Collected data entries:
╭──

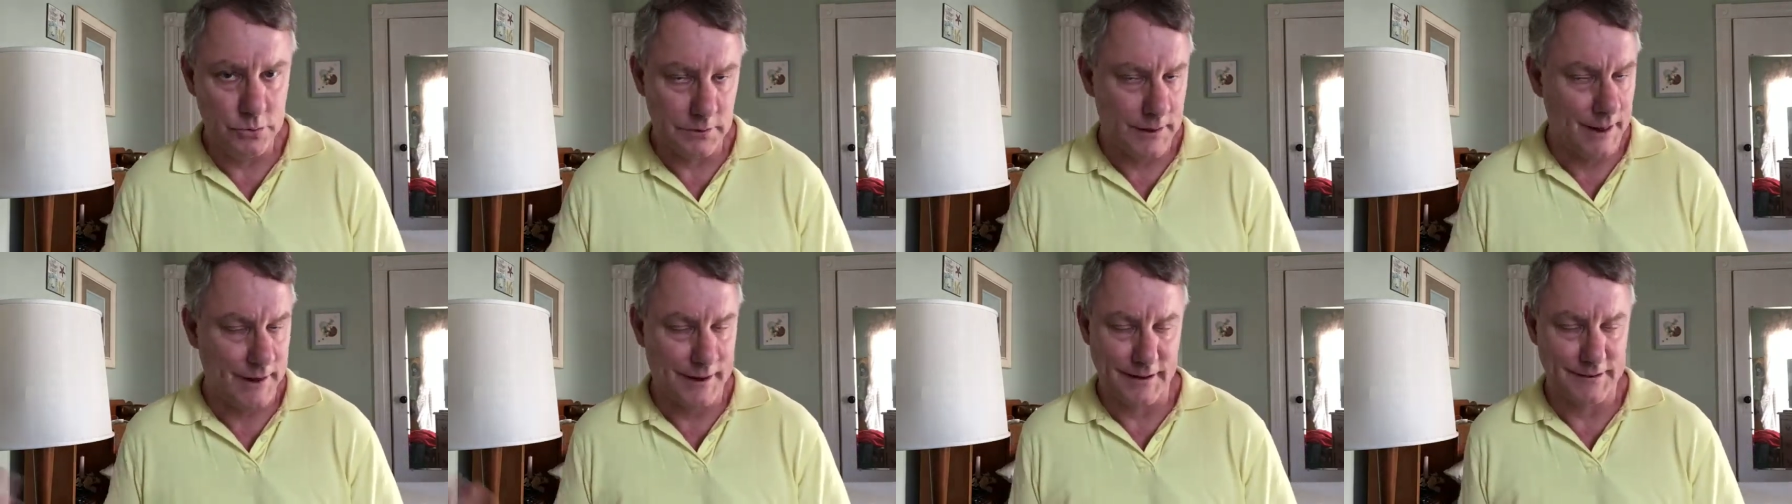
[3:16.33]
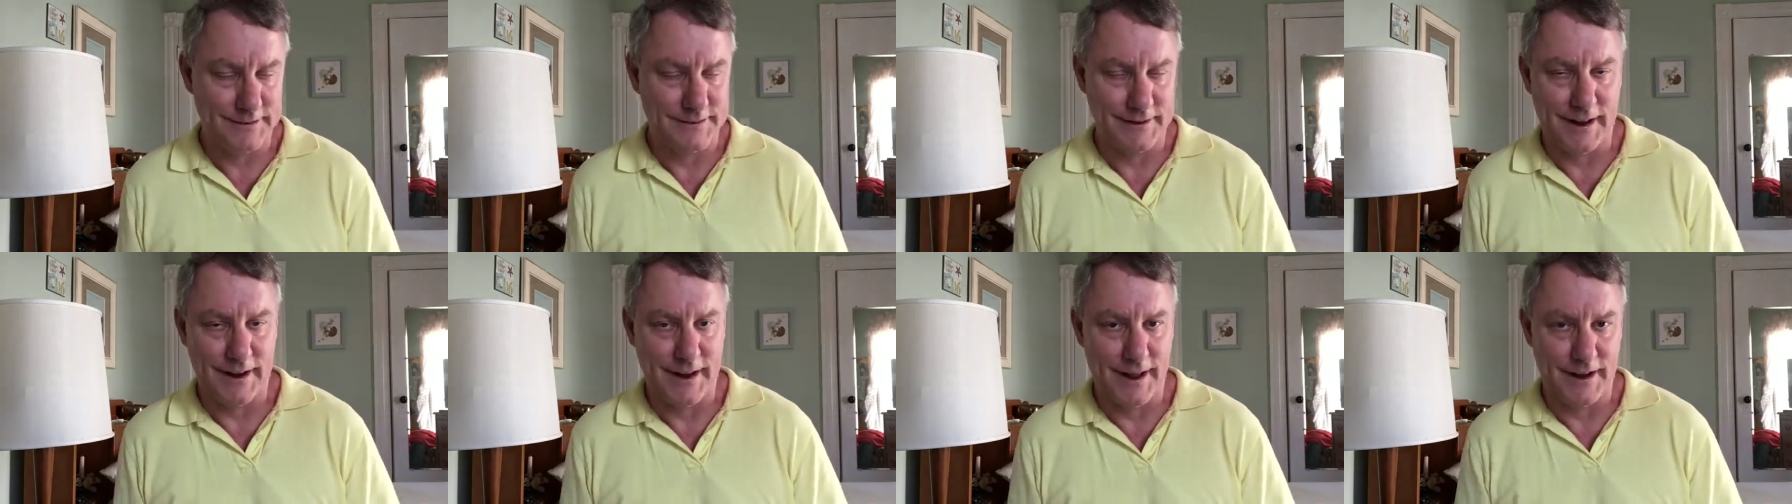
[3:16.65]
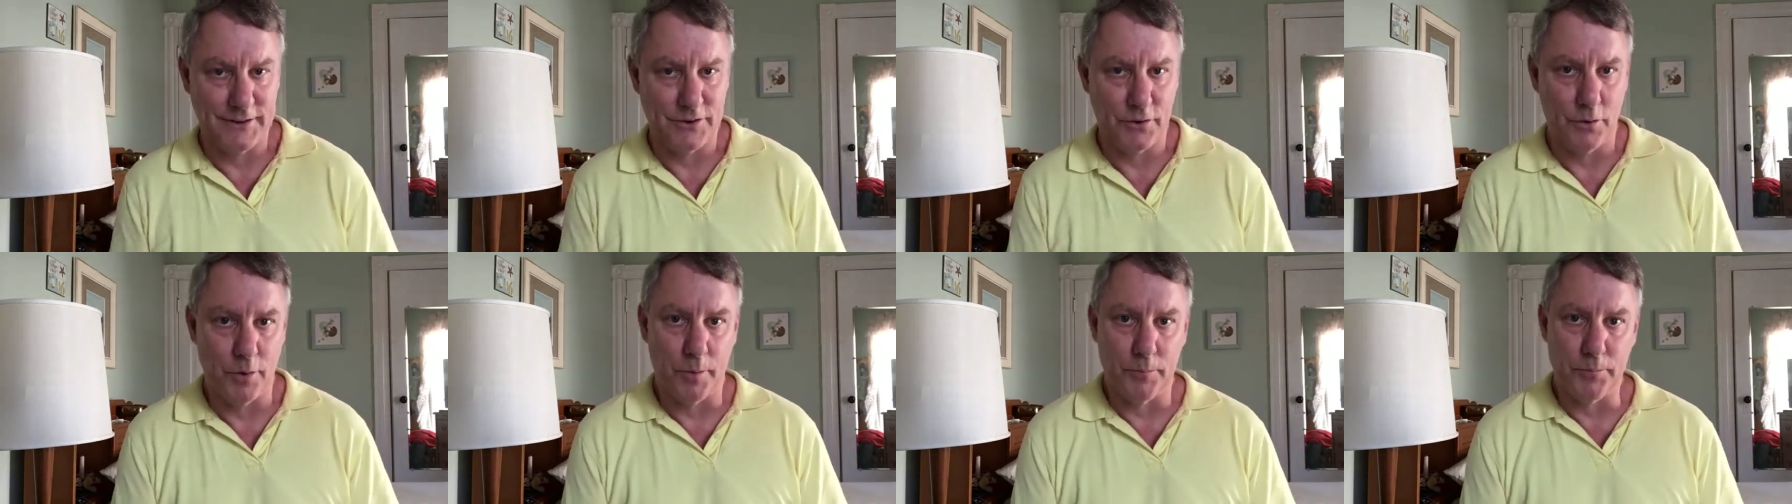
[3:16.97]
like I said, I
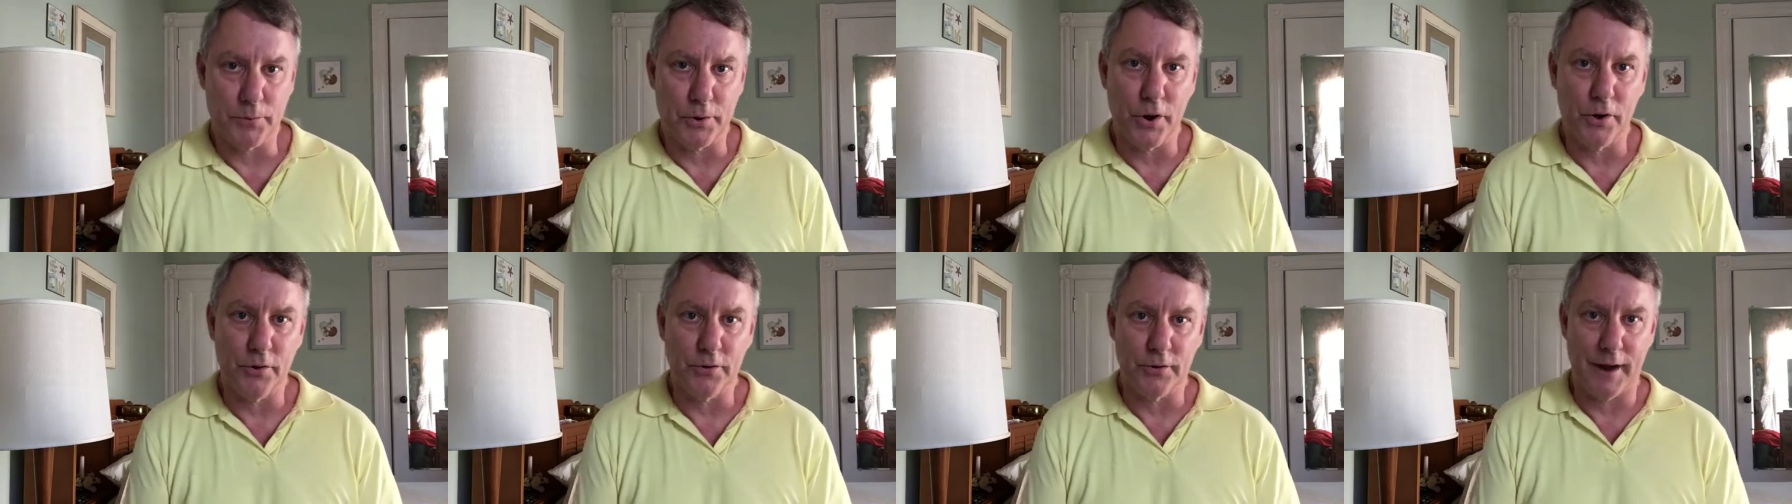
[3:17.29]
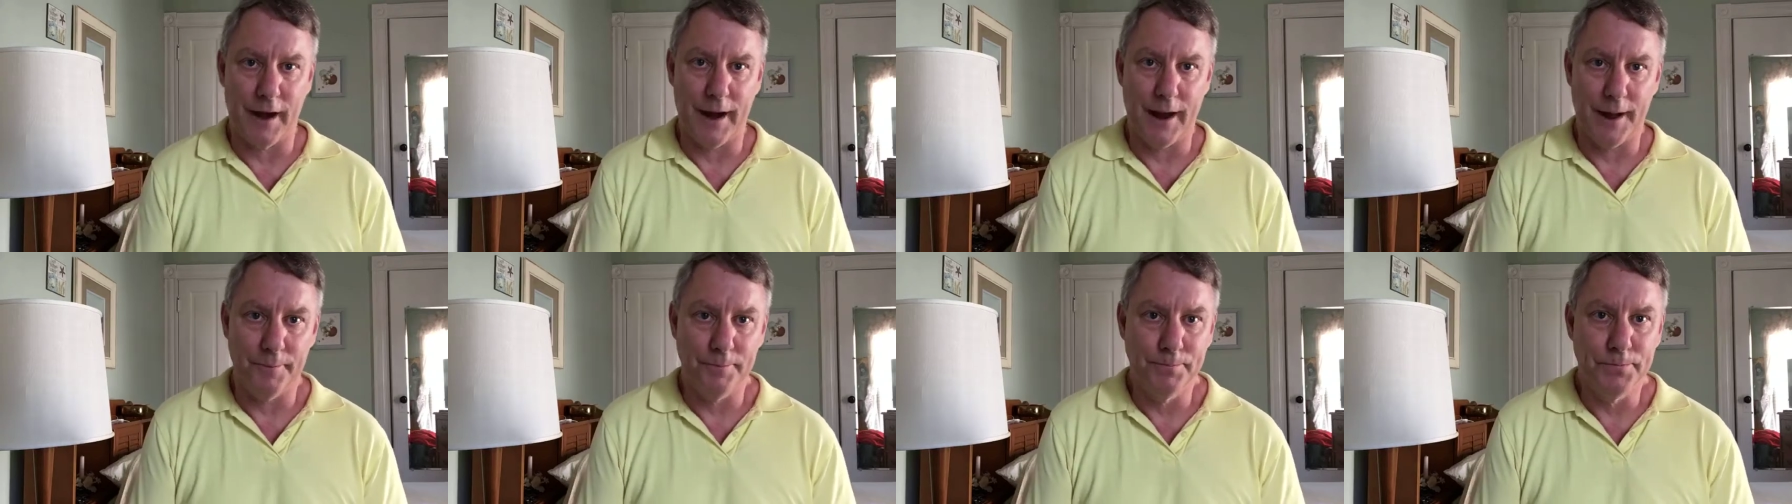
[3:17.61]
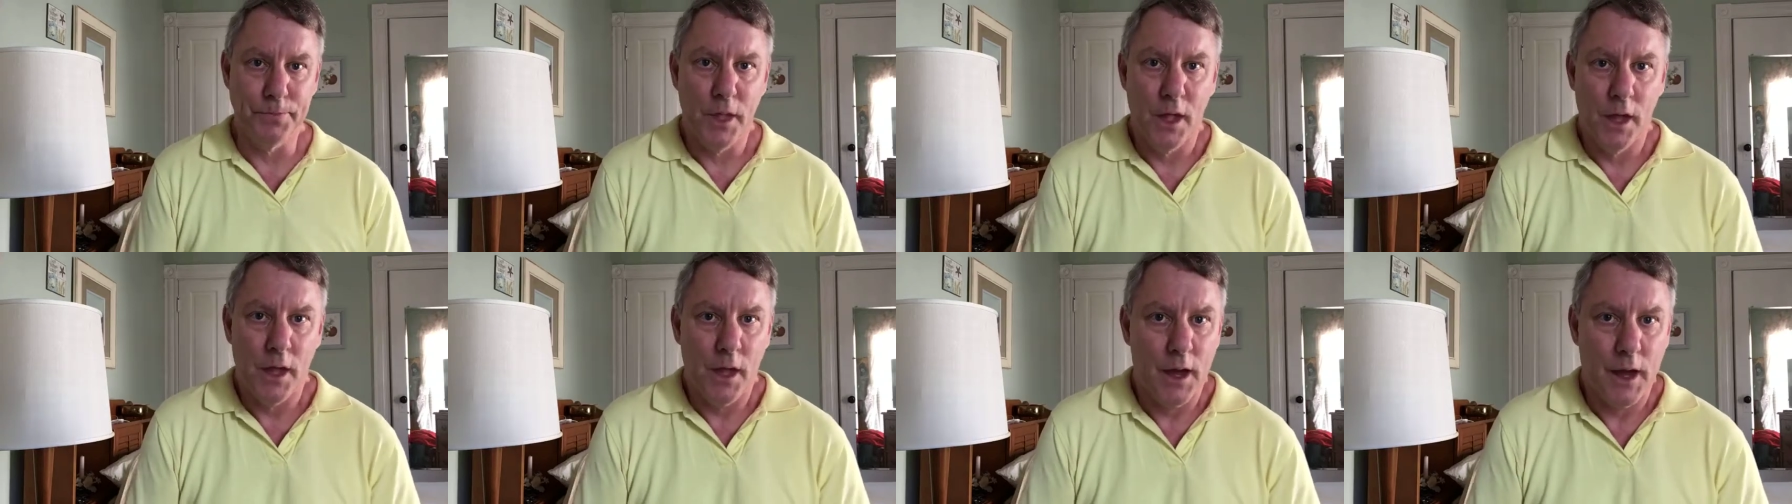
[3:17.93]
do a program
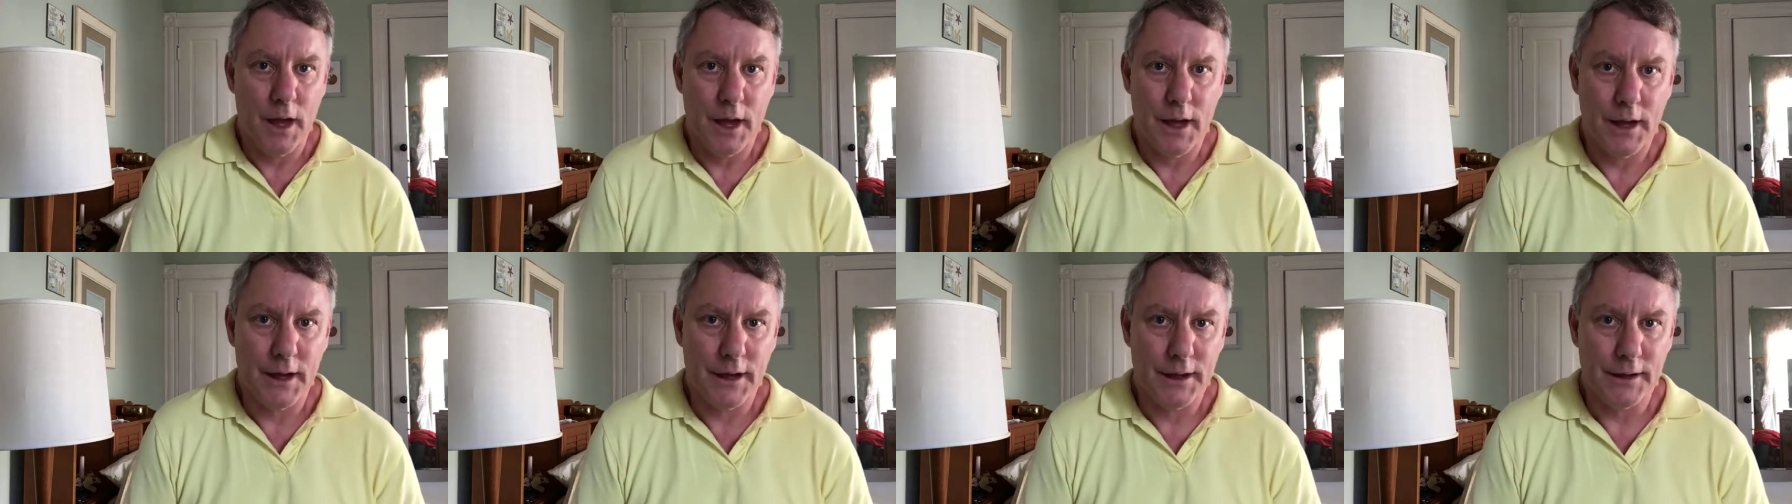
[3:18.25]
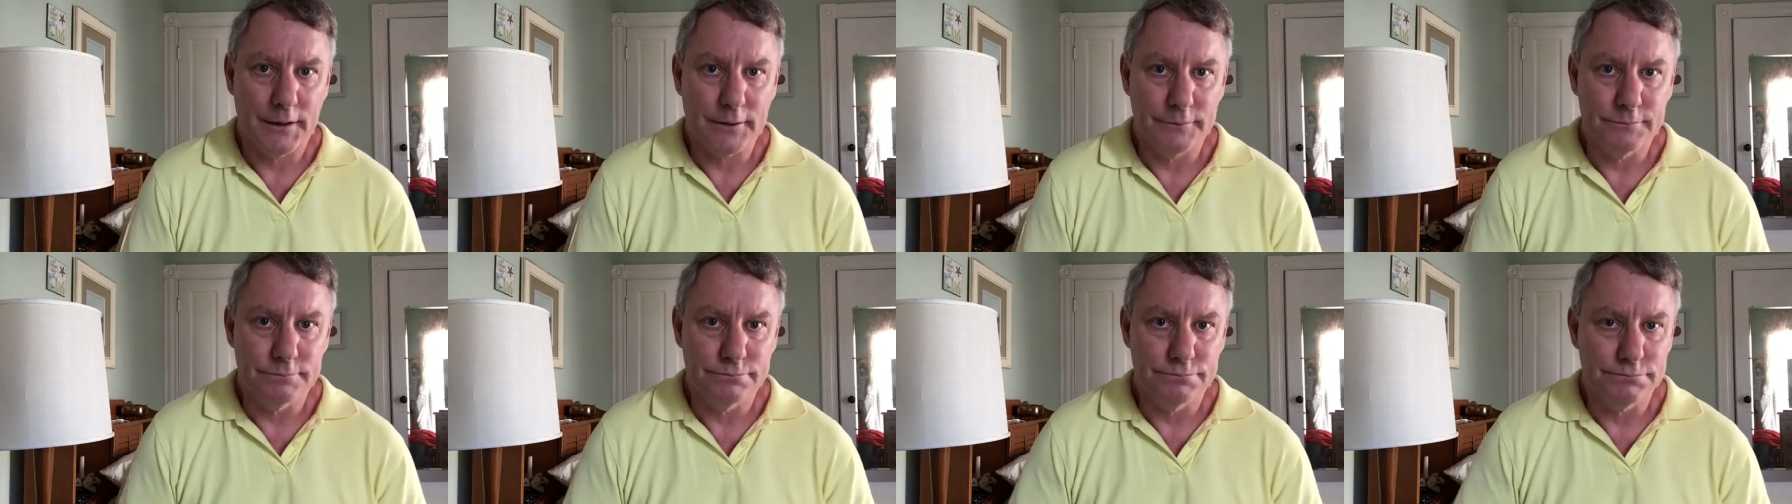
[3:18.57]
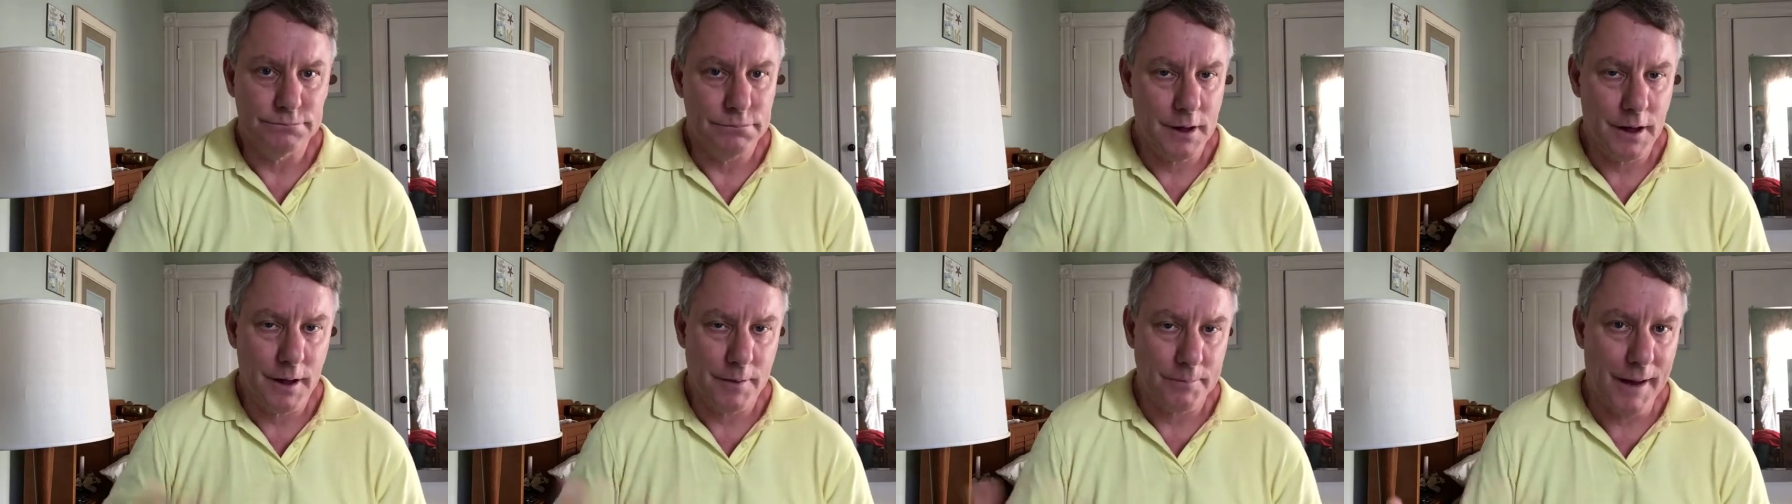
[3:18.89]

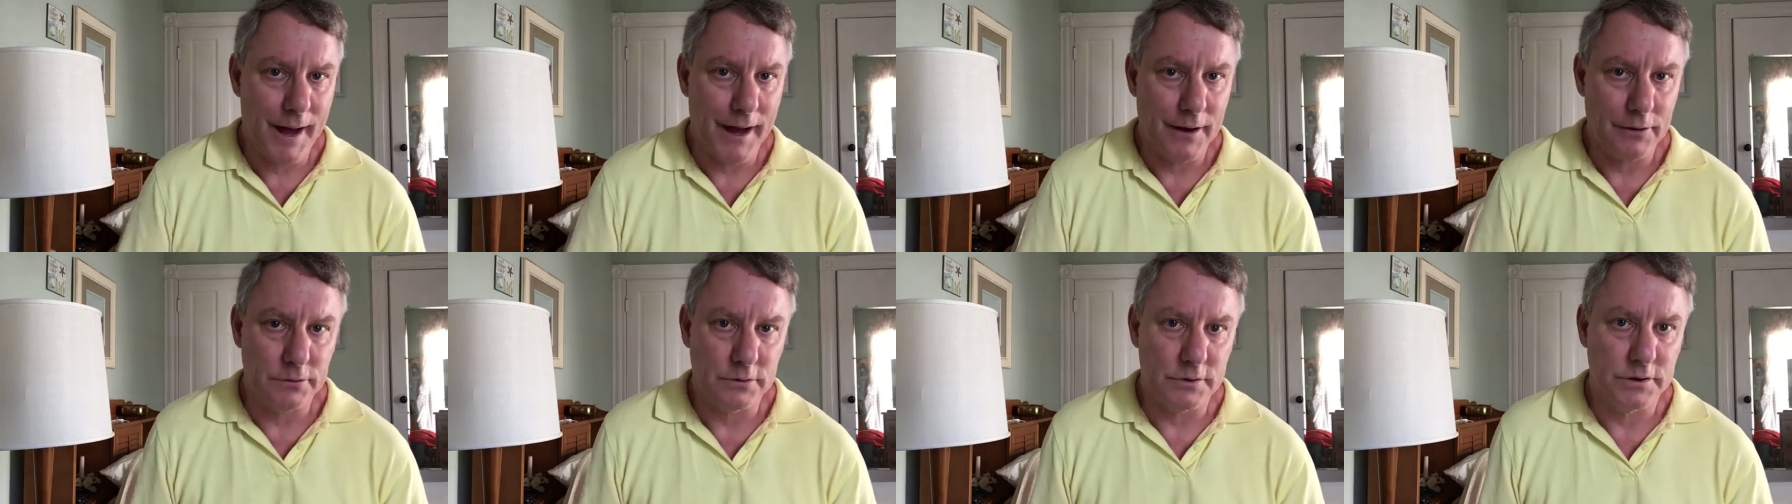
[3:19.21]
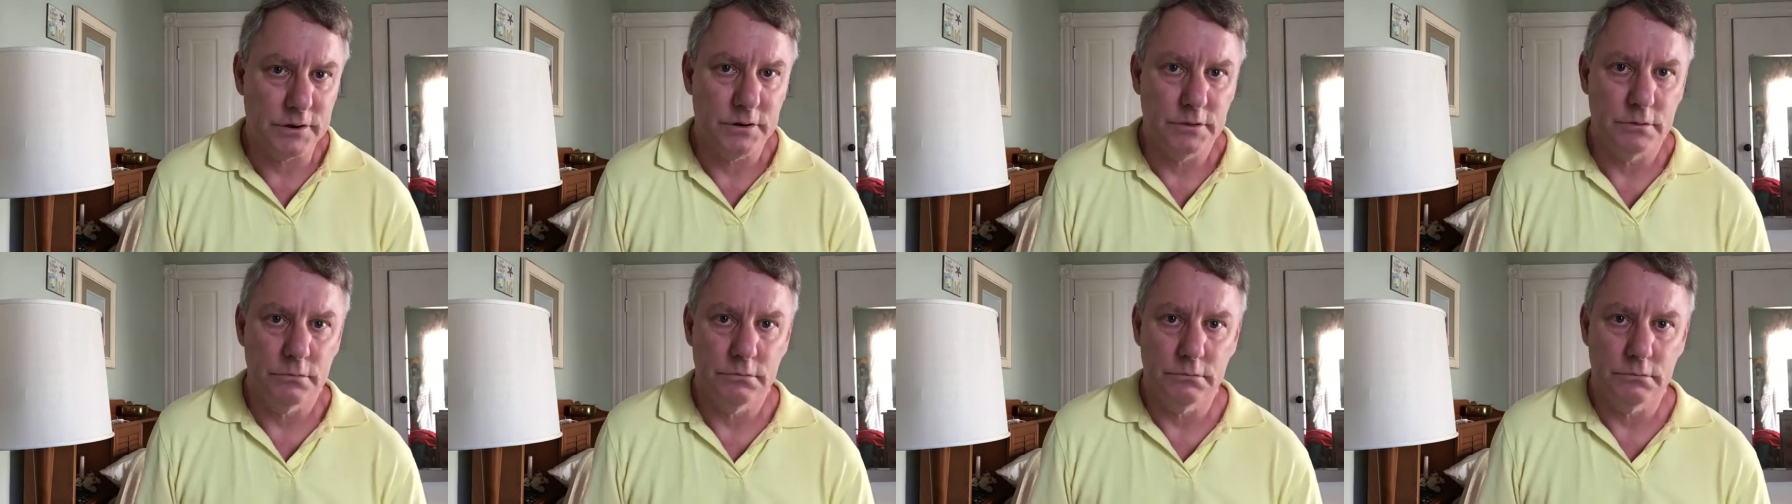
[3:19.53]
about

╰──

## [WORK ITEM]
Give back each entry exactly as it appears. Leave pictures out.

## [ANSWER BOX]
[3:16.33]
[3:16.65]
[3:16.97]
like I said, I
[3:17.29]
[3:17.61]
[3:17.93]
do a program
[3:18.25]
[3:18.57]
[3:18.89]

[3:19.21]
[3:19.53]
about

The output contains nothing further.